To Run or Not to Run

David Ignatius, the Stentor of the prevailing Washington wisdom, states his preference in his Washington Post column—he doesn’t want President Biden to seek re-election. The crux of his argument appears to be that:

  1. President Biden is too old and a supermajority of Americans (not just Republicans) think he is too old
  2. He has no workable alternative for a running mate and Vice President Harris is even less popular than he is


I hope Biden has this conversation with himself about whether to run, and that he levels with the country about it. It would focus the 2024 campaign. Who is the best person to stop Trump? That was the question when Biden decided to run in 2019, and it’s still the essential test of a Democratic nominee today.

Democratic Party camp follower and noted Clintonista Sidney Blumenthal on the other hand says that Democrats have no choice but for President Biden to run again in his piece in The Guardian:

The election of 2024 will be the second referendum on Trump, but the first held on the attempted coup of January 6t. Just as the 2004 election, which President George W Bush won, was in effect a referendum on the terrorist attack on September 11, the only election since 1988 in which the Republican won the popular vote, January 6 is the overwhelming political factor that establishes Trump’s assertion to his party’s nomination by means of incumbency. His forthcoming trials are not peripheral, but central to his claim.

When the illusion of a counter-factual alternative fades, and the choice is between the incumbent and the false incumbent, then Democrats may consider something other than the age of Biden and whether they wish to contribute to a new political age of Trump.

The point of disagreement between the two appears to be that Mr. Ignatius seems to believe that Joe Biden’s running for re-election will effect what Mr. Blumenthal wants to forestall by his running. One potential fly in Mr. Blumenthal’s ointment is that present evidence does not suggest that Americans, generally, share his view either of the Biden presidency or January 6.

My view is that I find it incredible that four years later the only candidate the Democratic Party seems able to produce is over 80 years old. I mean that literally. I don’t find it believable.

2 comments… add one
  • steve Link

    They are both too old.

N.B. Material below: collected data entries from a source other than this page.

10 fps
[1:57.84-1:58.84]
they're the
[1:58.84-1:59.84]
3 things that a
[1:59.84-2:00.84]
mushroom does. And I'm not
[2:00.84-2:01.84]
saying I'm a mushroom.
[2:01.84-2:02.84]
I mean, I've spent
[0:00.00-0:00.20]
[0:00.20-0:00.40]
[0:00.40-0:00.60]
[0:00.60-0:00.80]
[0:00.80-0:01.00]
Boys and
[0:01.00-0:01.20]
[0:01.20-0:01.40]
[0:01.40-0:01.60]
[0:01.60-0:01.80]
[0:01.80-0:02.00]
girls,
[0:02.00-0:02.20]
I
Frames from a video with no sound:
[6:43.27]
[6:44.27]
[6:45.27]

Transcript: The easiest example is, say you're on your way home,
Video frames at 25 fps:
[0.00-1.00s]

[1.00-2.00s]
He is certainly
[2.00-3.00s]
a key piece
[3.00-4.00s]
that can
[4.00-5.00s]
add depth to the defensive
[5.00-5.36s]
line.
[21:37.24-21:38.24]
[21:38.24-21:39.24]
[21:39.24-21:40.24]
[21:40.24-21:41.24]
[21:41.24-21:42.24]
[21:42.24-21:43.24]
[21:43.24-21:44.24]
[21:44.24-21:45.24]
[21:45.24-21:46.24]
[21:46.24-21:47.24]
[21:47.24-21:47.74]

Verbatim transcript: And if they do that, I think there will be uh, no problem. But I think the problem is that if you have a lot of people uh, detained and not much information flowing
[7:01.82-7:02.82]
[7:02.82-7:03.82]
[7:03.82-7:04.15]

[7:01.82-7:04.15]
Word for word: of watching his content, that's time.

We should have better choices but maybe this is what we deserve.


  • CuriousOnlooker Link

    Are you sure Ignatius wasn’t prompted by RealClearPolitics putting Biden’s job approval rating at 41.4%, below Trump at the equivalent point of their Presidency? Or more ominously, losing to Trump in a 2024 rematch – in 2020, RealClearPolitics never showed Biden losing to Trump.

    Biden’s polls explain why there aren’t any candidates, even through there’s 1 VP, at least 1 cabinet secretary, 50 Democratic Senators (everyone except Feinstein) and 24 Democratic Governors who would run if the circumstances are right.

    The only plausible circumstance to win a primary challenge against an incumbent president is he or she did such a horrible job that even the party’s voters want someone else. But in the whole country, voters would go for the other party if circumstances are that poor.

    So for any challenger, its a pick your poison, lose in the primary or lose in the general.